* _About this exercise_:
The entries are to be repeated in full, without any change.

Records contained in a dataset
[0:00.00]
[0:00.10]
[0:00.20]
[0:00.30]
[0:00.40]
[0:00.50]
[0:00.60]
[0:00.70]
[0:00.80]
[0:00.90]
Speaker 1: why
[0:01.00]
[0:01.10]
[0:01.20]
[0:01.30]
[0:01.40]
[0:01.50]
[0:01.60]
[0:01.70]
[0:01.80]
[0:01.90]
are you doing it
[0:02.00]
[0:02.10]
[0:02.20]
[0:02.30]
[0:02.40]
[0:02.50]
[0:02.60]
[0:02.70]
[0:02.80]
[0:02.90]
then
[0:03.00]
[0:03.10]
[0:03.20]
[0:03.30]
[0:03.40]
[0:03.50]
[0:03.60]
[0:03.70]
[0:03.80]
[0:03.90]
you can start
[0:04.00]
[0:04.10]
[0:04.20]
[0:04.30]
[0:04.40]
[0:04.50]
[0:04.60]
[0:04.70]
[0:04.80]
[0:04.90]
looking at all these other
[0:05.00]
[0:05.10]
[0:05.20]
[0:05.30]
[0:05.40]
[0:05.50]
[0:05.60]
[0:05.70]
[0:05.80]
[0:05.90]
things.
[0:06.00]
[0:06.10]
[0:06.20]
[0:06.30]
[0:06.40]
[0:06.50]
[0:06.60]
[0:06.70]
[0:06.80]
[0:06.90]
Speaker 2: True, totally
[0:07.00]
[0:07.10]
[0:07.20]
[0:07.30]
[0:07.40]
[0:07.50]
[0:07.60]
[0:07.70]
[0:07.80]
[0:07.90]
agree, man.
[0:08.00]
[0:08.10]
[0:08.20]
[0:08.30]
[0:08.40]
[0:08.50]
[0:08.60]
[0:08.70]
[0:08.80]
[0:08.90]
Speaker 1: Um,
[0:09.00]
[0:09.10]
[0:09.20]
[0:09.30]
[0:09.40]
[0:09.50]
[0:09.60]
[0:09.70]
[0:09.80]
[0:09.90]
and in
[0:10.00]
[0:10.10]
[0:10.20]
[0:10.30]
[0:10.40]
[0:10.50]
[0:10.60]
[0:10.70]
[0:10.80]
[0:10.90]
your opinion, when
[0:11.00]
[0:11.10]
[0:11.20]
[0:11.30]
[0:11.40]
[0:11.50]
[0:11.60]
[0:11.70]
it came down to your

* _Completed task_:
[0:00.00]
[0:00.10]
[0:00.20]
[0:00.30]
[0:00.40]
[0:00.50]
[0:00.60]
[0:00.70]
[0:00.80]
[0:00.90]
Speaker 1: why
[0:01.00]
[0:01.10]
[0:01.20]
[0:01.30]
[0:01.40]
[0:01.50]
[0:01.60]
[0:01.70]
[0:01.80]
[0:01.90]
are you doing it
[0:02.00]
[0:02.10]
[0:02.20]
[0:02.30]
[0:02.40]
[0:02.50]
[0:02.60]
[0:02.70]
[0:02.80]
[0:02.90]
then
[0:03.00]
[0:03.10]
[0:03.20]
[0:03.30]
[0:03.40]
[0:03.50]
[0:03.60]
[0:03.70]
[0:03.80]
[0:03.90]
you can start
[0:04.00]
[0:04.10]
[0:04.20]
[0:04.30]
[0:04.40]
[0:04.50]
[0:04.60]
[0:04.70]
[0:04.80]
[0:04.90]
looking at all these other
[0:05.00]
[0:05.10]
[0:05.20]
[0:05.30]
[0:05.40]
[0:05.50]
[0:05.60]
[0:05.70]
[0:05.80]
[0:05.90]
things.
[0:06.00]
[0:06.10]
[0:06.20]
[0:06.30]
[0:06.40]
[0:06.50]
[0:06.60]
[0:06.70]
[0:06.80]
[0:06.90]
Speaker 2: True, totally
[0:07.00]
[0:07.10]
[0:07.20]
[0:07.30]
[0:07.40]
[0:07.50]
[0:07.60]
[0:07.70]
[0:07.80]
[0:07.90]
agree, man.
[0:08.00]
[0:08.10]
[0:08.20]
[0:08.30]
[0:08.40]
[0:08.50]
[0:08.60]
[0:08.70]
[0:08.80]
[0:08.90]
Speaker 1: Um,
[0:09.00]
[0:09.10]
[0:09.20]
[0:09.30]
[0:09.40]
[0:09.50]
[0:09.60]
[0:09.70]
[0:09.80]
[0:09.90]
and in
[0:10.00]
[0:10.10]
[0:10.20]
[0:10.30]
[0:10.40]
[0:10.50]
[0:10.60]
[0:10.70]
[0:10.80]
[0:10.90]
your opinion, when
[0:11.00]
[0:11.10]
[0:11.20]
[0:11.30]
[0:11.40]
[0:11.50]
[0:11.60]
[0:11.70]
it came down to your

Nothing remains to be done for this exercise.